WHAT YOU WILL DO: Leave the pictures out and restate every line below exactly.

--- WORKING DATA ---

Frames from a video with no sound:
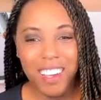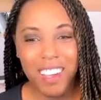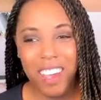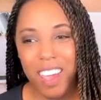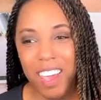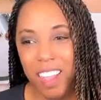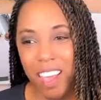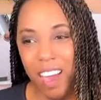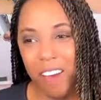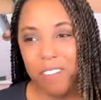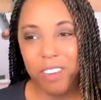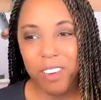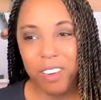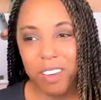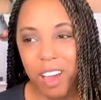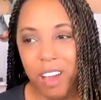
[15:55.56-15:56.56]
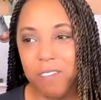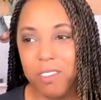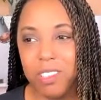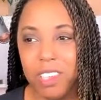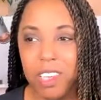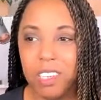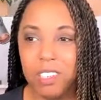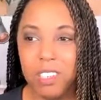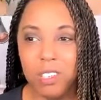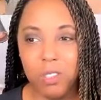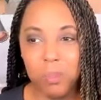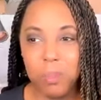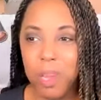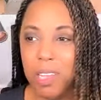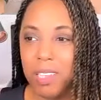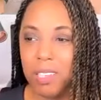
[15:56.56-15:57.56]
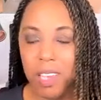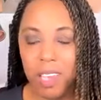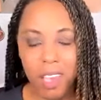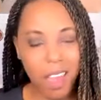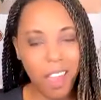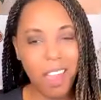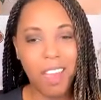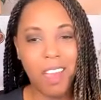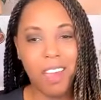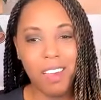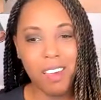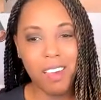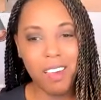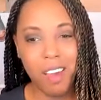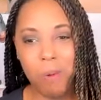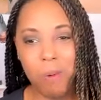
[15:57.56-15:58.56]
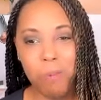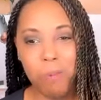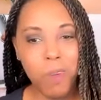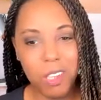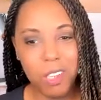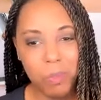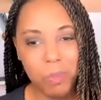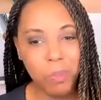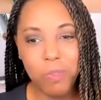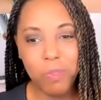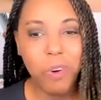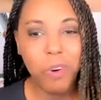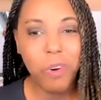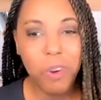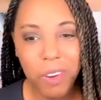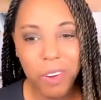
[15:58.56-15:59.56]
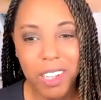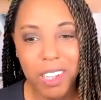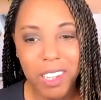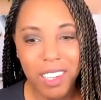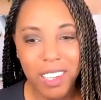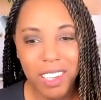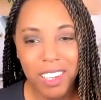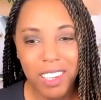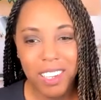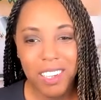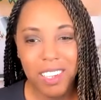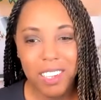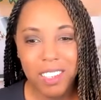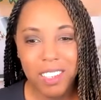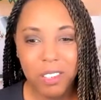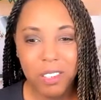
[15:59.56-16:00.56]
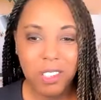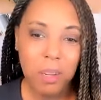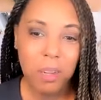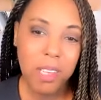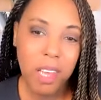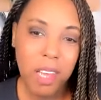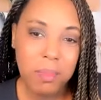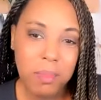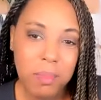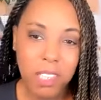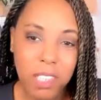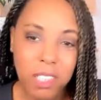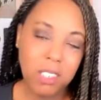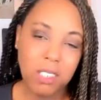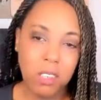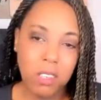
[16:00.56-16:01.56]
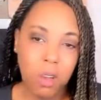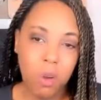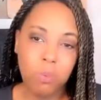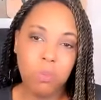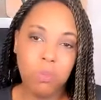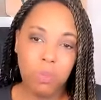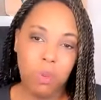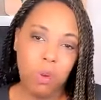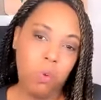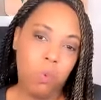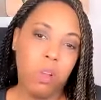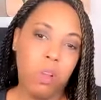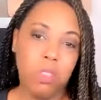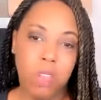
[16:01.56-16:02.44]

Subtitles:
And after a conversation, you may say, "Hey, I'm ready to move forward." So sometimes they just don't know where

---

WRITTEN SOLUTION:
Frames from a video with no sound:
[15:55.56-15:56.56]
[15:56.56-15:57.56]
[15:57.56-15:58.56]
[15:58.56-15:59.56]
[15:59.56-16:00.56]
[16:00.56-16:01.56]
[16:01.56-16:02.44]

Subtitles:
And after a conversation, you may say, "Hey, I'm ready to move forward." So sometimes they just don't know where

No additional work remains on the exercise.